[Dataset records]
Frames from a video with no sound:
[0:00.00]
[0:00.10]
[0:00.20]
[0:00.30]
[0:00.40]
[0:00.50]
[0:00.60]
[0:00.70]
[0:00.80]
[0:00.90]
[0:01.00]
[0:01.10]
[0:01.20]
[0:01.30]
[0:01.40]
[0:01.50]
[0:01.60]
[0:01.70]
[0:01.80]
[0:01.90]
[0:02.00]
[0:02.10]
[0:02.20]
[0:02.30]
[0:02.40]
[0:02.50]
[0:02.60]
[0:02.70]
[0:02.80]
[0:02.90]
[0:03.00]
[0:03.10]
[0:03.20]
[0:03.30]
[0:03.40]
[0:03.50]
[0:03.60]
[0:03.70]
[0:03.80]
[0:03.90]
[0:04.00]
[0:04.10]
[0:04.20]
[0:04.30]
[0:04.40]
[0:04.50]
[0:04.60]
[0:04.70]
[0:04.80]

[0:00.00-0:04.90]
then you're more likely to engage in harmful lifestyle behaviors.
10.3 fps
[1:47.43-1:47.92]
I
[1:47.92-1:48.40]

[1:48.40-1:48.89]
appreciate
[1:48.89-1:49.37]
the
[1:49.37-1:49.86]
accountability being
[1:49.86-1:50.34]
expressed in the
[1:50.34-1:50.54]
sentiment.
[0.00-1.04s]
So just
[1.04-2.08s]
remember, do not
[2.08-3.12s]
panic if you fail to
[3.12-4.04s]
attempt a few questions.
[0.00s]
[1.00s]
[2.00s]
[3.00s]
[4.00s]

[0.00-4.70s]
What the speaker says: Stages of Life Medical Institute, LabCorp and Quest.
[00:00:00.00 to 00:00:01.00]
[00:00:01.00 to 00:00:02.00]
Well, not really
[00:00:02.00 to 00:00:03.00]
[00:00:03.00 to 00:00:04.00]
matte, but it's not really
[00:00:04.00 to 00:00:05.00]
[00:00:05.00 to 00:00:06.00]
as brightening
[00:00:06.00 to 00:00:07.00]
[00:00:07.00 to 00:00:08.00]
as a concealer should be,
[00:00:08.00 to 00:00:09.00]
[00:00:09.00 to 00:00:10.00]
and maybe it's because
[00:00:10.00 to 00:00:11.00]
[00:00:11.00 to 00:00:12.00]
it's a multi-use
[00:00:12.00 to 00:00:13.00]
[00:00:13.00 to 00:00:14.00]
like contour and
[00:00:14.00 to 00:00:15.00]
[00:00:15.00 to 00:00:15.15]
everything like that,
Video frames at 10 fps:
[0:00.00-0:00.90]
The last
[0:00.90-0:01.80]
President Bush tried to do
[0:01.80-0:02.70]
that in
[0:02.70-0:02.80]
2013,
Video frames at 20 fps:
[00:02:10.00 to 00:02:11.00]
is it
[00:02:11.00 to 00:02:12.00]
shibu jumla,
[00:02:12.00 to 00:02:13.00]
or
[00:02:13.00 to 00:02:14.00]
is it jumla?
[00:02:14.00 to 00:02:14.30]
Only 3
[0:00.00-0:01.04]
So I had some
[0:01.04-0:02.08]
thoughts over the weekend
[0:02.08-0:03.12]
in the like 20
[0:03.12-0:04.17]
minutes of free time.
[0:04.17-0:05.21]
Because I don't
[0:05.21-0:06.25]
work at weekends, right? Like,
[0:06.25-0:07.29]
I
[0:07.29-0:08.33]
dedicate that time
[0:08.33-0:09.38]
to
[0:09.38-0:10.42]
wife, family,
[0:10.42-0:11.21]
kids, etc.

» **Work order**
Exactly as given, repeat every record above.

» **Solution for this task**
Frames from a video with no sound:
[0:00.00]
[0:00.10]
[0:00.20]
[0:00.30]
[0:00.40]
[0:00.50]
[0:00.60]
[0:00.70]
[0:00.80]
[0:00.90]
[0:01.00]
[0:01.10]
[0:01.20]
[0:01.30]
[0:01.40]
[0:01.50]
[0:01.60]
[0:01.70]
[0:01.80]
[0:01.90]
[0:02.00]
[0:02.10]
[0:02.20]
[0:02.30]
[0:02.40]
[0:02.50]
[0:02.60]
[0:02.70]
[0:02.80]
[0:02.90]
[0:03.00]
[0:03.10]
[0:03.20]
[0:03.30]
[0:03.40]
[0:03.50]
[0:03.60]
[0:03.70]
[0:03.80]
[0:03.90]
[0:04.00]
[0:04.10]
[0:04.20]
[0:04.30]
[0:04.40]
[0:04.50]
[0:04.60]
[0:04.70]
[0:04.80]

[0:00.00-0:04.90]
then you're more likely to engage in harmful lifestyle behaviors.
10.3 fps
[1:47.43-1:47.92]
I
[1:47.92-1:48.40]

[1:48.40-1:48.89]
appreciate
[1:48.89-1:49.37]
the
[1:49.37-1:49.86]
accountability being
[1:49.86-1:50.34]
expressed in the
[1:50.34-1:50.54]
sentiment.
[0.00-1.04s]
So just
[1.04-2.08s]
remember, do not
[2.08-3.12s]
panic if you fail to
[3.12-4.04s]
attempt a few questions.
[0.00s]
[1.00s]
[2.00s]
[3.00s]
[4.00s]

[0.00-4.70s]
What the speaker says: Stages of Life Medical Institute, LabCorp and Quest.
[00:00:00.00 to 00:00:01.00]
[00:00:01.00 to 00:00:02.00]
Well, not really
[00:00:02.00 to 00:00:03.00]
[00:00:03.00 to 00:00:04.00]
matte, but it's not really
[00:00:04.00 to 00:00:05.00]
[00:00:05.00 to 00:00:06.00]
as brightening
[00:00:06.00 to 00:00:07.00]
[00:00:07.00 to 00:00:08.00]
as a concealer should be,
[00:00:08.00 to 00:00:09.00]
[00:00:09.00 to 00:00:10.00]
and maybe it's because
[00:00:10.00 to 00:00:11.00]
[00:00:11.00 to 00:00:12.00]
it's a multi-use
[00:00:12.00 to 00:00:13.00]
[00:00:13.00 to 00:00:14.00]
like contour and
[00:00:14.00 to 00:00:15.00]
[00:00:15.00 to 00:00:15.15]
everything like that,
Video frames at 10 fps:
[0:00.00-0:00.90]
The last
[0:00.90-0:01.80]
President Bush tried to do
[0:01.80-0:02.70]
that in
[0:02.70-0:02.80]
2013,
Video frames at 20 fps:
[00:02:10.00 to 00:02:11.00]
is it
[00:02:11.00 to 00:02:12.00]
shibu jumla,
[00:02:12.00 to 00:02:13.00]
or
[00:02:13.00 to 00:02:14.00]
is it jumla?
[00:02:14.00 to 00:02:14.30]
Only 3
[0:00.00-0:01.04]
So I had some
[0:01.04-0:02.08]
thoughts over the weekend
[0:02.08-0:03.12]
in the like 20
[0:03.12-0:04.17]
minutes of free time.
[0:04.17-0:05.21]
Because I don't
[0:05.21-0:06.25]
work at weekends, right? Like,
[0:06.25-0:07.29]
I
[0:07.29-0:08.33]
dedicate that time
[0:08.33-0:09.38]
to
[0:09.38-0:10.42]
wife, family,
[0:10.42-0:11.21]
kids, etc.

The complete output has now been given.